Collected data entries:
+ + + +

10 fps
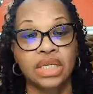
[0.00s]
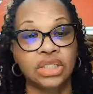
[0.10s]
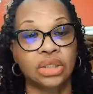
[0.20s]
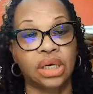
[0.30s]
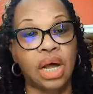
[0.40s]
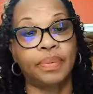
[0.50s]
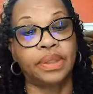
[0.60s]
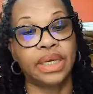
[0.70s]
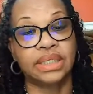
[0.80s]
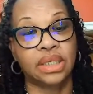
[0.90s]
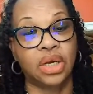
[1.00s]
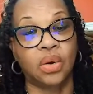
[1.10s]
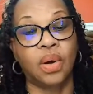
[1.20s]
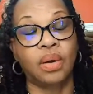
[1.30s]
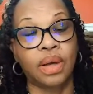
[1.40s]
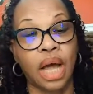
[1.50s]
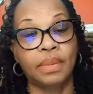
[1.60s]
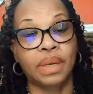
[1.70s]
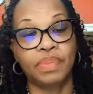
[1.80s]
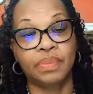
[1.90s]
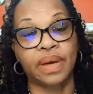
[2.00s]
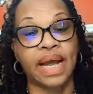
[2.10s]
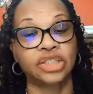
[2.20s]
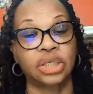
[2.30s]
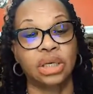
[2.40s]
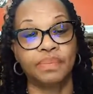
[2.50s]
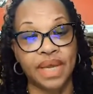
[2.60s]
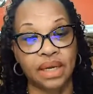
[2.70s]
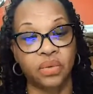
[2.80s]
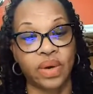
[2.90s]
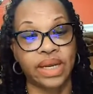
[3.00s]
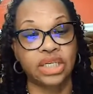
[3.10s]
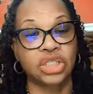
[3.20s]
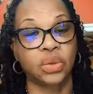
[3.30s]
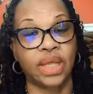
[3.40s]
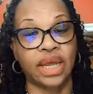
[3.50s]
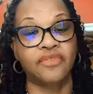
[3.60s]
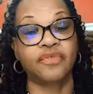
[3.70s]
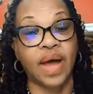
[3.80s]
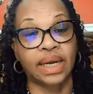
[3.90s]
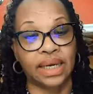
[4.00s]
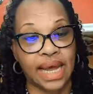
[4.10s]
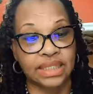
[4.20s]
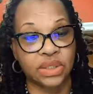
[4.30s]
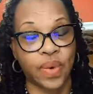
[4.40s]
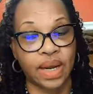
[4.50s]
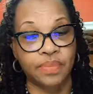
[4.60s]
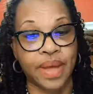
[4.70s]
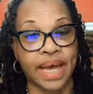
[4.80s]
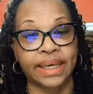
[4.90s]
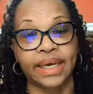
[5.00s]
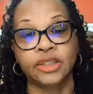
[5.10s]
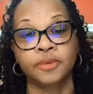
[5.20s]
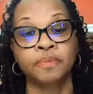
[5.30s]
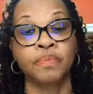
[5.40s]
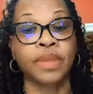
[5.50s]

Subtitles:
So the couple needs to know how many people are actually going to be at the wedding so they can finalize the wedding package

+ + + +

Each entry should be repeated exactly as it appears; the pictures stay out.

Written answer:
10 fps
[0.00s]
[0.10s]
[0.20s]
[0.30s]
[0.40s]
[0.50s]
[0.60s]
[0.70s]
[0.80s]
[0.90s]
[1.00s]
[1.10s]
[1.20s]
[1.30s]
[1.40s]
[1.50s]
[1.60s]
[1.70s]
[1.80s]
[1.90s]
[2.00s]
[2.10s]
[2.20s]
[2.30s]
[2.40s]
[2.50s]
[2.60s]
[2.70s]
[2.80s]
[2.90s]
[3.00s]
[3.10s]
[3.20s]
[3.30s]
[3.40s]
[3.50s]
[3.60s]
[3.70s]
[3.80s]
[3.90s]
[4.00s]
[4.10s]
[4.20s]
[4.30s]
[4.40s]
[4.50s]
[4.60s]
[4.70s]
[4.80s]
[4.90s]
[5.00s]
[5.10s]
[5.20s]
[5.30s]
[5.40s]
[5.50s]

Subtitles:
So the couple needs to know how many people are actually going to be at the wedding so they can finalize the wedding package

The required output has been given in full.